How To Enable Debugging In WordPress

If you are facing issues with your WordPress site, like a white screen of death displayed when errors are reached, enabling debugging to figure out what is wrong is a good idea. When debugging is enabled in WordPress, detailed error messages are displayed, and you can also write them in a separate log file.

Importance of WP_DEBUG mode

Debugging is an important process for any site because it helps identify bugs and optimize performance. Debugging can be achieved with WP_DEBUG mode. There are many advantages to using WP_DEBUG, so this is useful not just for developers but also for beginners who want to diagnose errors in their code. From the perspective of a beginning site builder, debugging can help them find out what’s going on inside WP_DEBUG mode. This can be useful for tracking down bugs on their site.

Setup Debugging in WordPress

To enable debugging in WordPress, please follow the process below:

Locating the wp-config.php file

The wp_config file is located in the root of your WordPress file directory and contains your website’s base configuration details, such as database connection information. You can access this using FTP or cPanel.

Debugging in WordPress: wp-config.php file
Debugging in WordPress: wp-config.php file

Editing the wp-config.php file

Open the wp_config.php file and then try to locate a specific comment /* That’s all; stop editing! Happy blogging. */ “. Above this, you have to enter a small code to enable debugging in WordPress

Adding WP_DEBUG code


To enable debug mode, set the WP_DEBUG constant to true. The value of wp_debug is false by default. Write the following code in the config file.

// Enable WP_DEBUG mode
define('WP_DEBUG', true);

Now check your website, and if any errors are being generated, they will be displayed at the top of your page.


Write error messages to the log file. If you want to save the errors generated by the WP_DEBUG in a separate file for later analysis, write the code below in the wp-config.php file.

// Enable Debug logging to the /wp-content/debug.log file
define('WP_DEBUG_LOG', true);

A log file named debug.log is generated in the wp-content directory. 
Note: For WP_DEBUG_LOG to do anything, WP_DEBUG must be enabled (true).

Disable debug info from displaying on the frontend
It controls whether to display debug messages inside the HTML of the page or not. To review errors later use WP_DEBUG_DISPLAY in conjunction with the WP_DEBUG_LOG.
Write the following code in the wp_config file to display the error messages.

// Disable display of errors and warnings
define( 'WP_DEBUG_DISPLAY', false );
@ini_set( 'display_errors', 0 );

Note: For WP_DEBUG_DISPLAY to do anything, WP_DEBUG must be enabled (true).


SCRIPT_DEBUG will force WordPress to use the “dev” versions of core CSS and JavaScript files rather than the minified versions that are normally loaded.

// Use dev versions of core JS and CSS files (only needed if you are modifying these core files)
define( 'SCRIPT_DEBUG', true );


The SAVEQUERIES saves the database queries to an array and that array can be displayed to help analyze those queries. 

define( 'SAVEQUERIES', true );

The array is stored in the global $wpdb->queries.

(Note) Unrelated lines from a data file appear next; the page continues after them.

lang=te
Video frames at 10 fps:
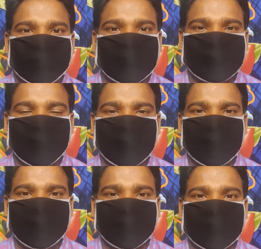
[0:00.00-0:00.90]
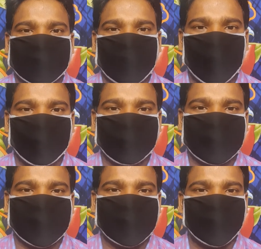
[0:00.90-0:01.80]
ప్రతి
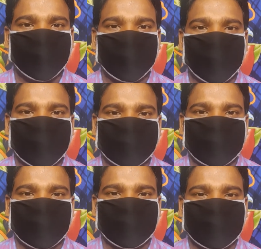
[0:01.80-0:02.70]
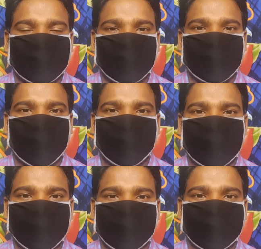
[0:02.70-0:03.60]
కాంపిటేటివ్కి ప్రిపేర్ అవుతున్నటువంటి
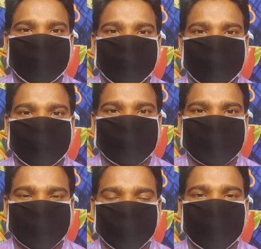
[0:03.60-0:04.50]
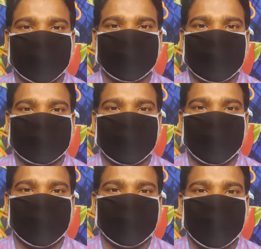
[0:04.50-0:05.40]
ఎవ్రీ స్టూడెంట్ లేదా
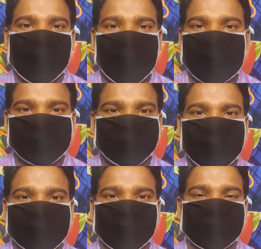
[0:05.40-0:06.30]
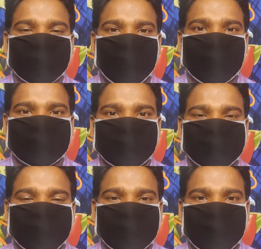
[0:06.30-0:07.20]
యాస్పిరెంట్
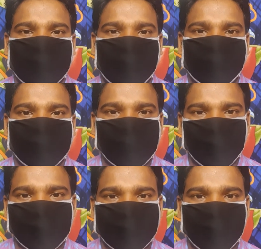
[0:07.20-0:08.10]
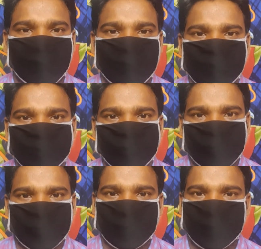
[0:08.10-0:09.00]
తెలుసుకోవాల్సినటువంటి వీడియో ఇది
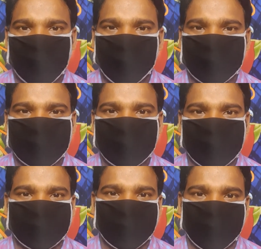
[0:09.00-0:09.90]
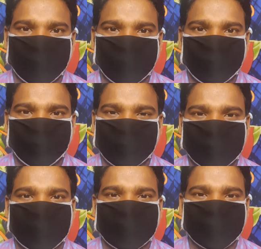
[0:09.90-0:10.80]
కాబట్టి అందరూ
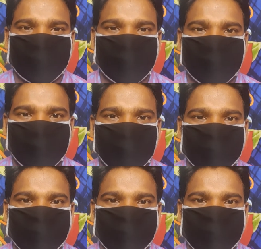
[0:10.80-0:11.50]
పూర్తిగా చూడండి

NOTE: This will impact your site’s performance, so make sure to turn this off when you aren’t debugging.

Checkout: 8 Useful Tips for WordPress Security

What is the difference between Testing and Debugging?

The difference between testing and debugging is that testing looks for errors, and debugging tries to find the source of the error. Testing is usually done on a new website before it’s launched while debugging is done on a website that already exists.

Wrap Up

WP_DEBUG displays all PHP notices, warnings, and errors on your site. It also gives you the time it took to retrieve your page’s content, the performance statistics of your website, and the exact line numbers of WordPress’ core files where errors occurred.